EXERCISE DETAILS> Output every entry exactly as written, skipping any pictures.

MATERIAL SHOWN>
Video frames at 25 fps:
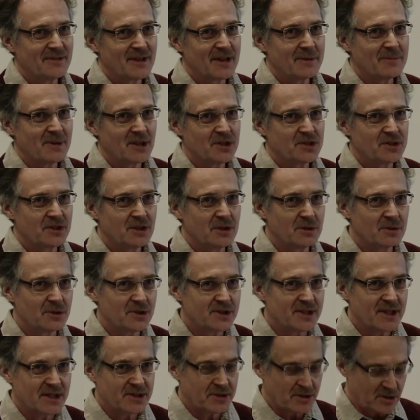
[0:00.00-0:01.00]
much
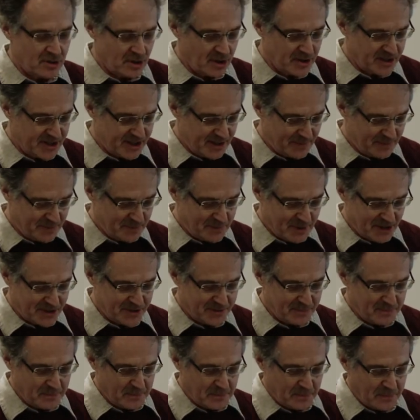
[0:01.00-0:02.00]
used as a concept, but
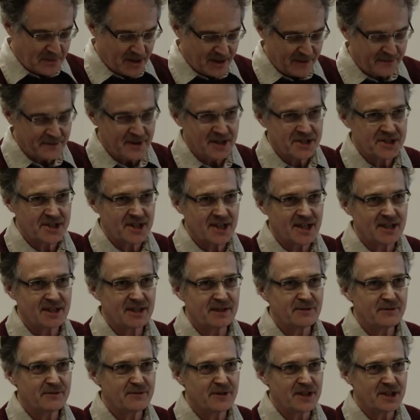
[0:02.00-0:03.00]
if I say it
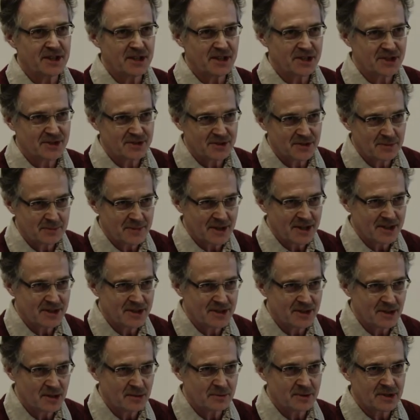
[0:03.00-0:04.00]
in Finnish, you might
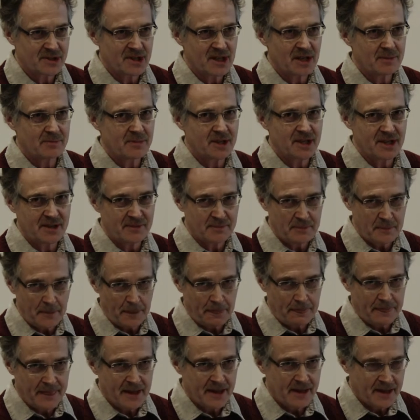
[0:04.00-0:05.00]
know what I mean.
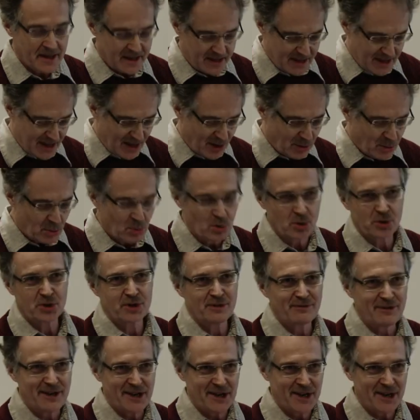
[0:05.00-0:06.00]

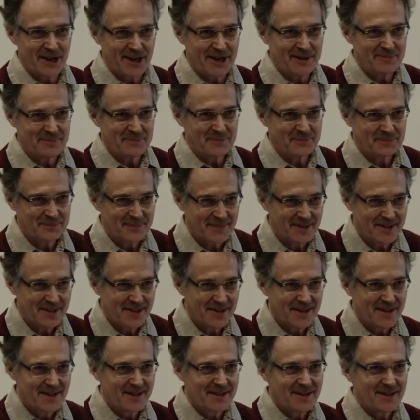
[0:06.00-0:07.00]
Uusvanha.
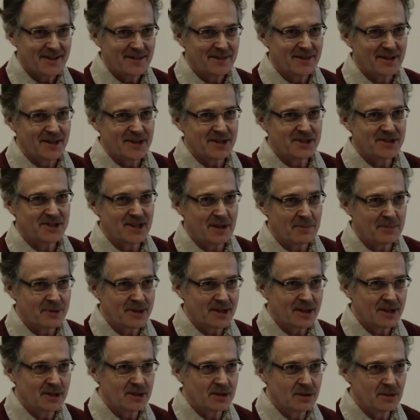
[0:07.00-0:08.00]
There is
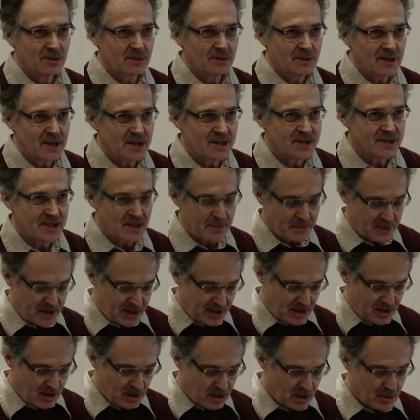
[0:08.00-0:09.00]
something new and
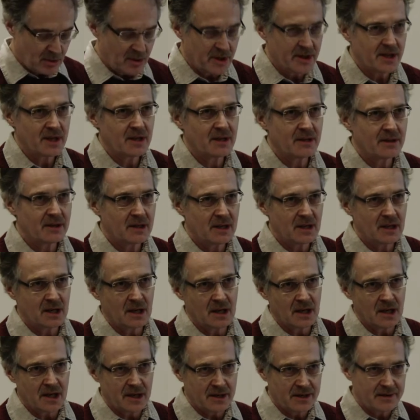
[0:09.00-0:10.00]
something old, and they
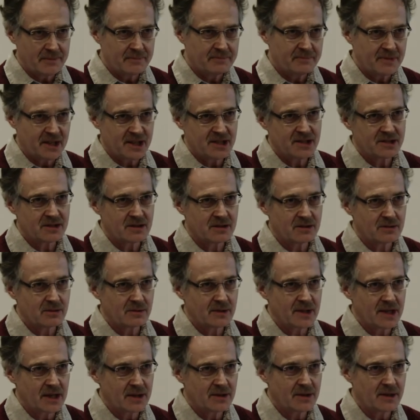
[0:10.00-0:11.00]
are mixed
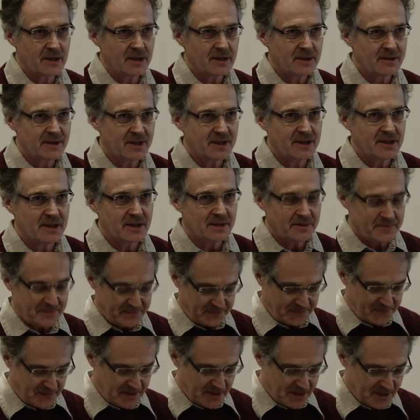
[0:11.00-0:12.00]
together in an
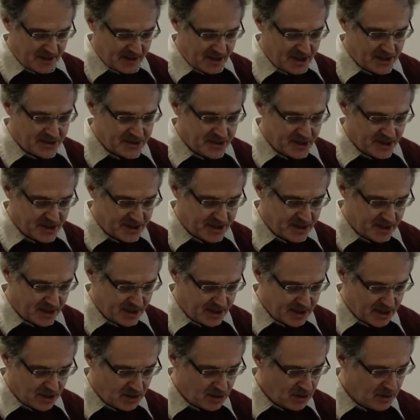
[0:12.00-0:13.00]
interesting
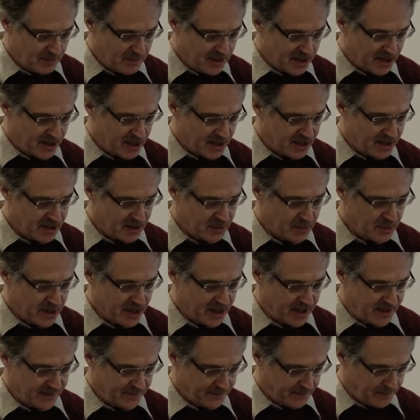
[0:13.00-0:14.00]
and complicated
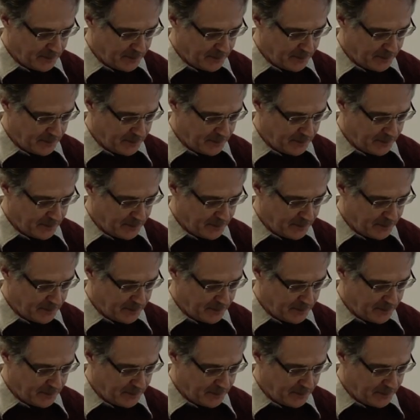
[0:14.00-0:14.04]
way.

SOLUTION BELOW>
Video frames at 25 fps:
[0:00.00-0:01.00]
much
[0:01.00-0:02.00]
used as a concept, but
[0:02.00-0:03.00]
if I say it
[0:03.00-0:04.00]
in Finnish, you might
[0:04.00-0:05.00]
know what I mean.
[0:05.00-0:06.00]

[0:06.00-0:07.00]
Uusvanha.
[0:07.00-0:08.00]
There is
[0:08.00-0:09.00]
something new and
[0:09.00-0:10.00]
something old, and they
[0:10.00-0:11.00]
are mixed
[0:11.00-0:12.00]
together in an
[0:12.00-0:13.00]
interesting
[0:13.00-0:14.00]
and complicated
[0:14.00-0:14.04]
way.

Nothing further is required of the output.